Kontroversi kewarganegaraan ini mencerminkan skandal Pakistan baru-baru ini, yang melibatkan anggota parlemen yang diduga memalsukan gelar pendidikan mereka untuk memenuhi persyaratan jabatan. Afgan, petugas pemilu, mengatakan lebih dari 50 kasus gelar palsu telah dituntut. Sangat diragukan bahwa pengadilan yang terkenal lamban ini akan dapat menyelesaikan semuanya. Persyaratan gelar telah dibatalkan.
Manuver politik ini bisa menjadi pertanda musim pemilu yang pahit di Pakistan.

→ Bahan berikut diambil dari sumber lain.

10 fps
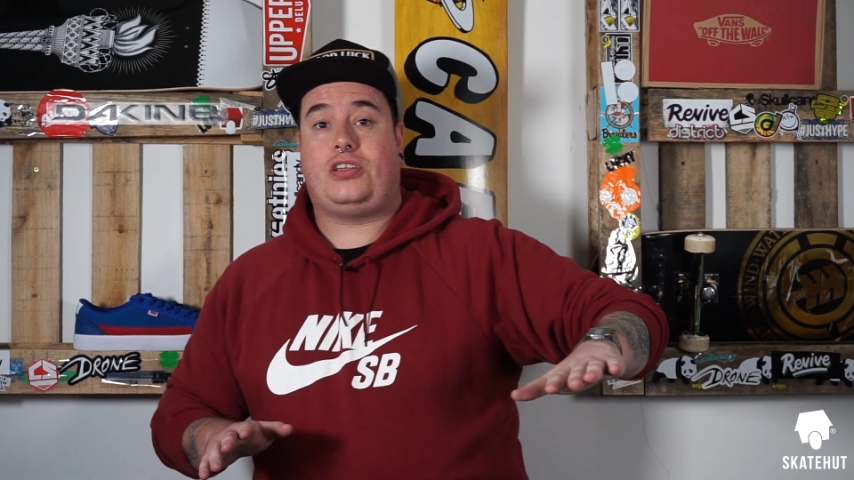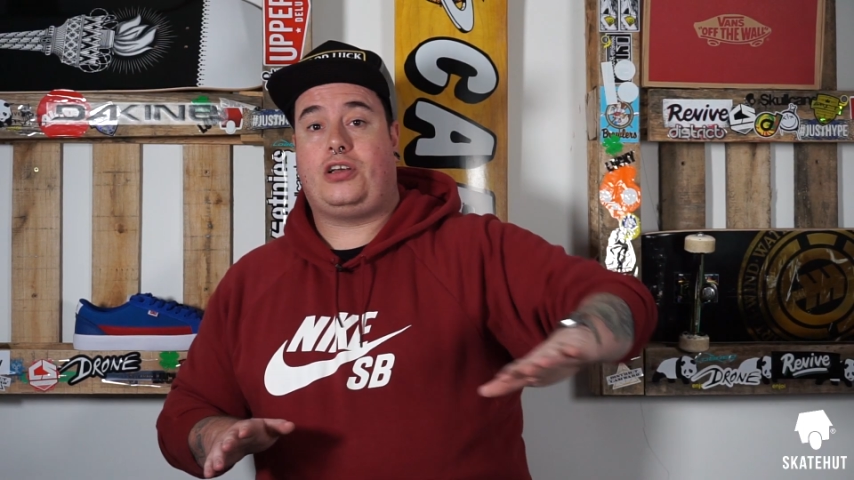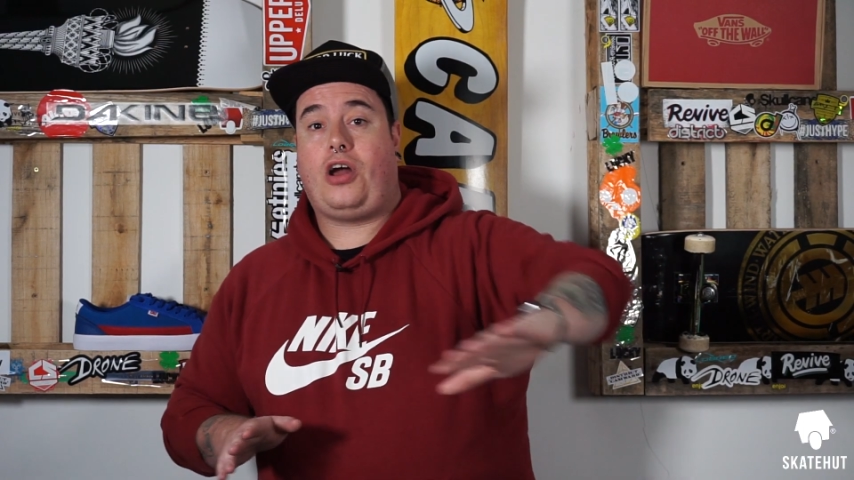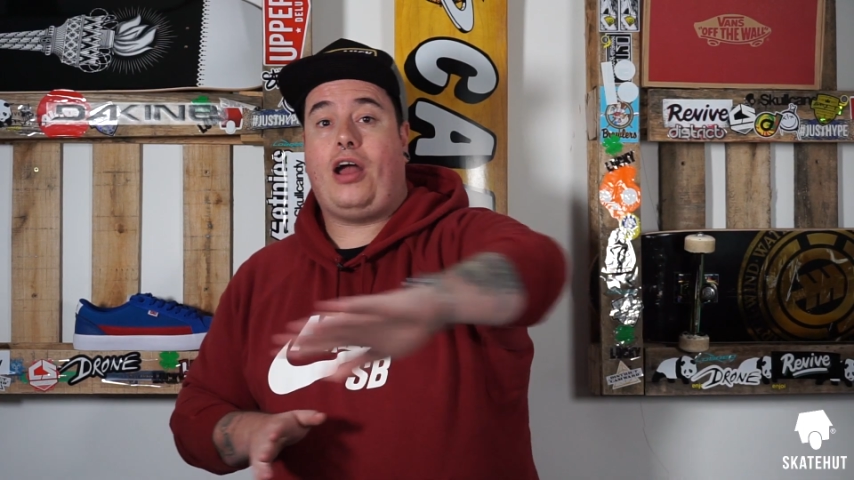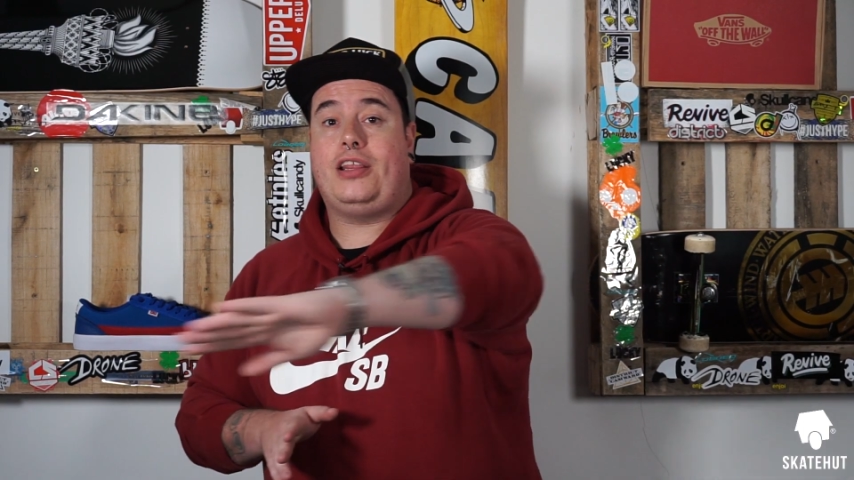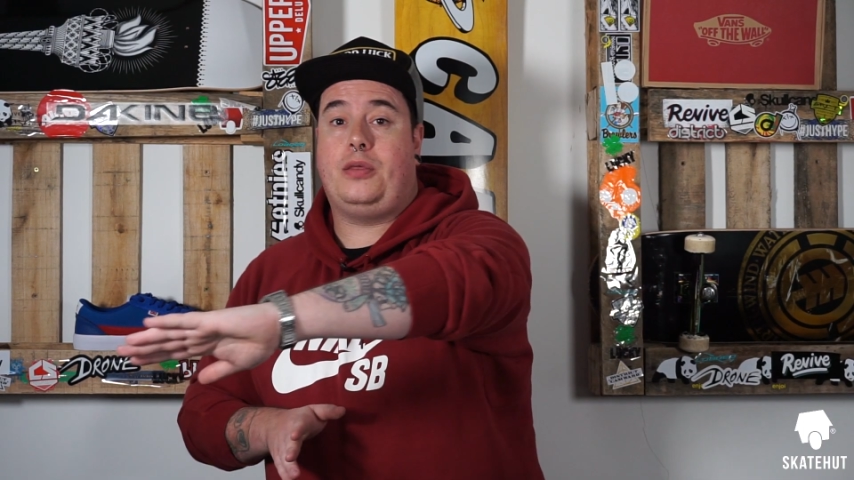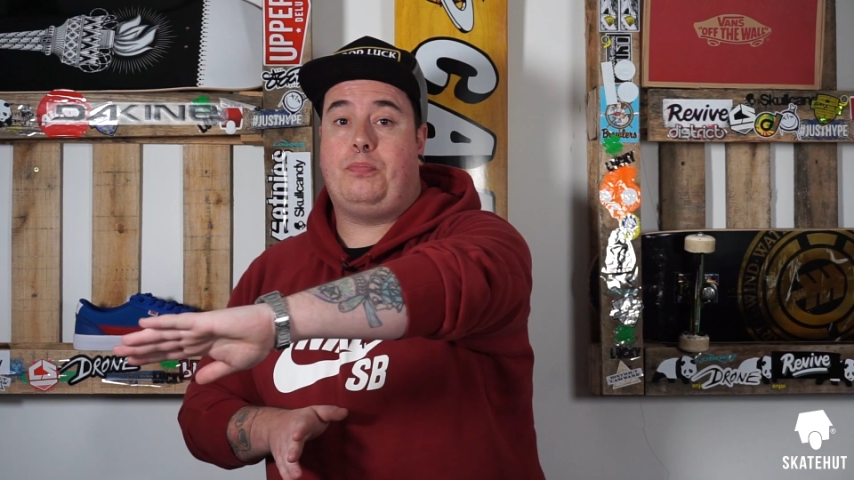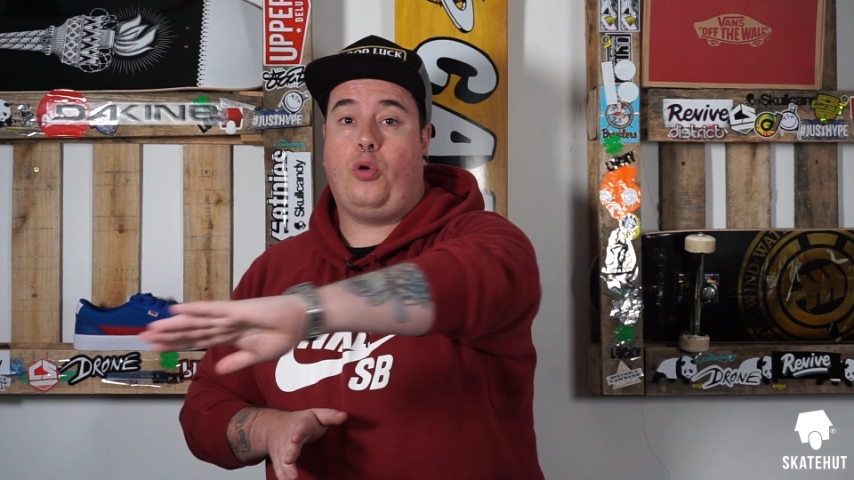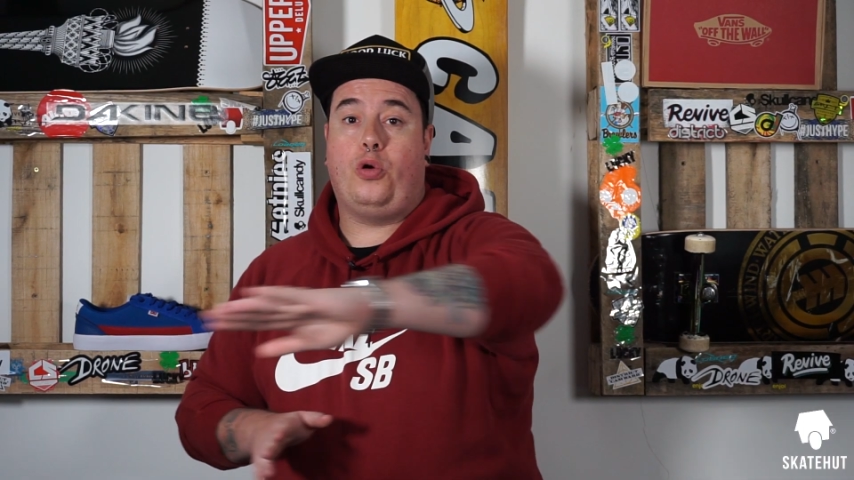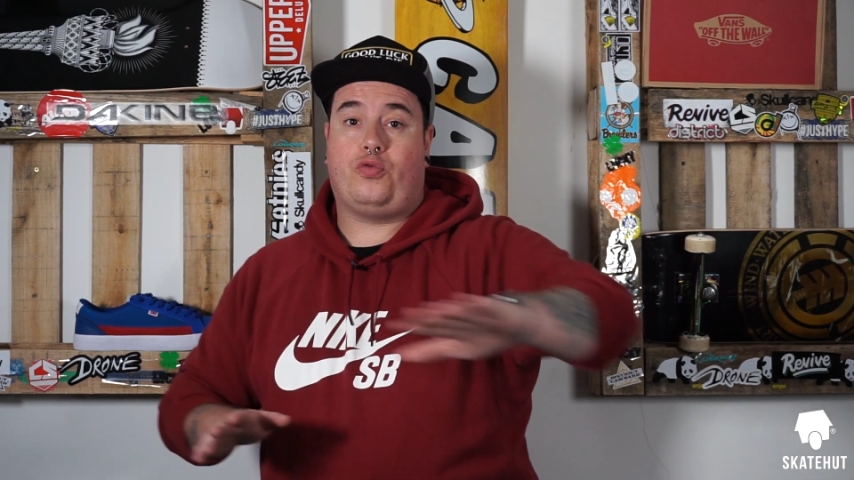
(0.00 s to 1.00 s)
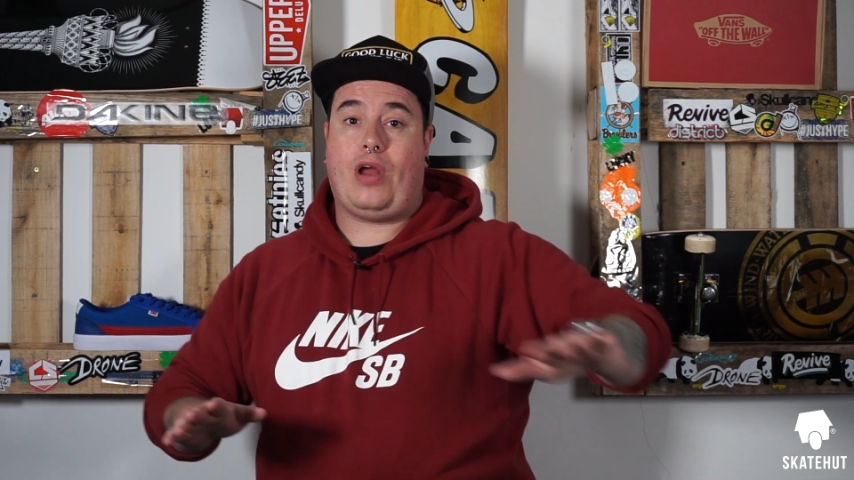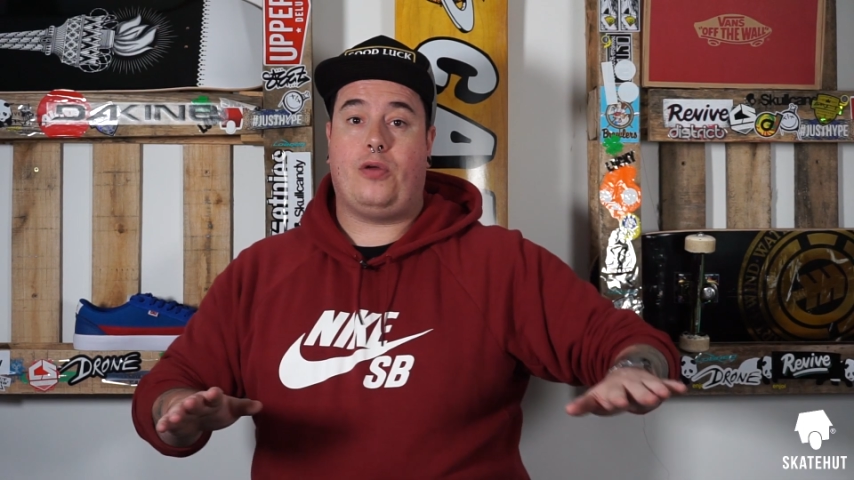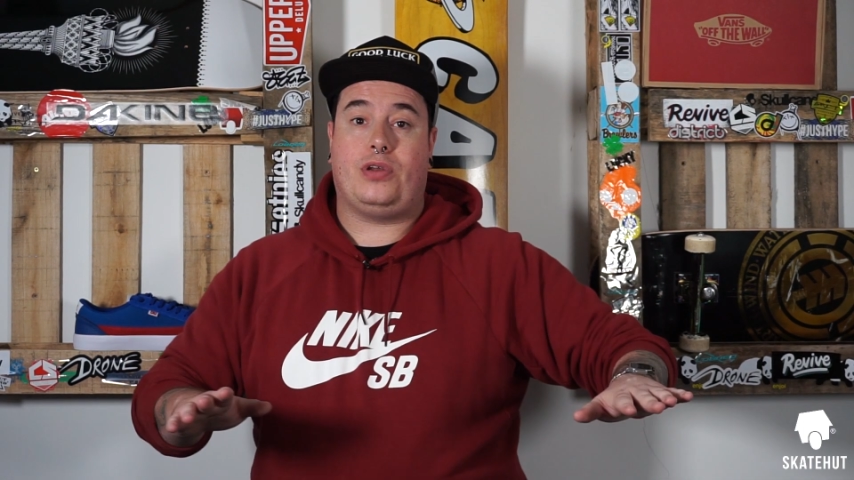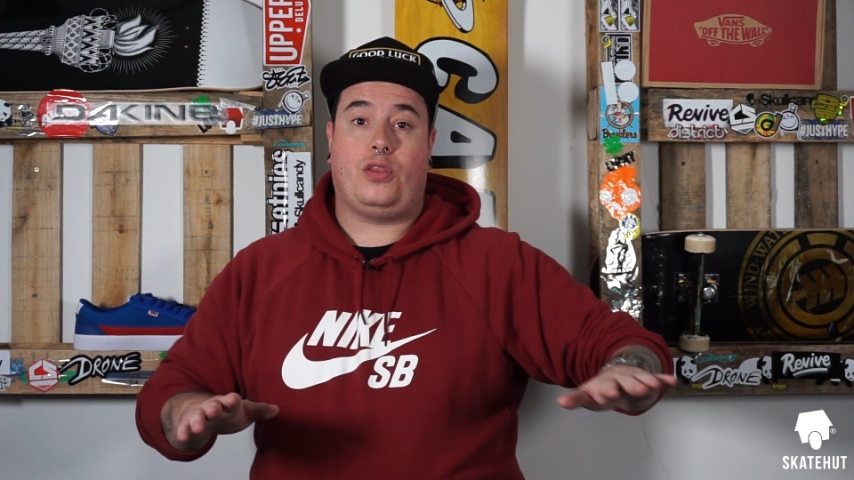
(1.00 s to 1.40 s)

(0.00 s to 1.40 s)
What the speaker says: to guide the board round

Pemilihan umum diperkirakan akan diadakan pada musim semi, meskipun pemungutan suara dapat dilakukan lebih awal.
Partai Rakyat yang berkuasa kemungkinan besar akan kehilangan kursi, namun mereka masih bisa meraih kemenangan lebih banyak dibandingkan partai lain mana pun di parlemen. Para analis memperkirakan faksi-faksi lain, seperti Liga Muslim Pakistan-N yang dipimpin mantan perdana menteri Nawaz Sharif dan partai Tehreek-e-Insaf di Pakistan yang dipimpin mantan bintang kriket Imran Khan, akan berjalan dengan baik. Partai Sharif berpeluang besar mengalahkan Partai Rakyat.
Analis politik Rizvi mengatakan pemerintahan berikutnya kemungkinan besar akan menggunakan koalisi lain. Tergantung pada jumlah kursi yang dimenangkan masing-masing partai, ada kemungkinan bahwa kelompok utama harus melakukan lebih banyak kompromi dibandingkan yang harus dilakukan oleh Partai Rakyat saat ini. Rizvi mengatakan skenario terbaiknya adalah pemerintah akan menjadi lemah seperti ini.
“Entah akan lemah atau lemah. Tampaknya sangat jelas bahwa pemerintahan ini tidak bisa menjadi pemerintahan yang lebih kuat,” katanya.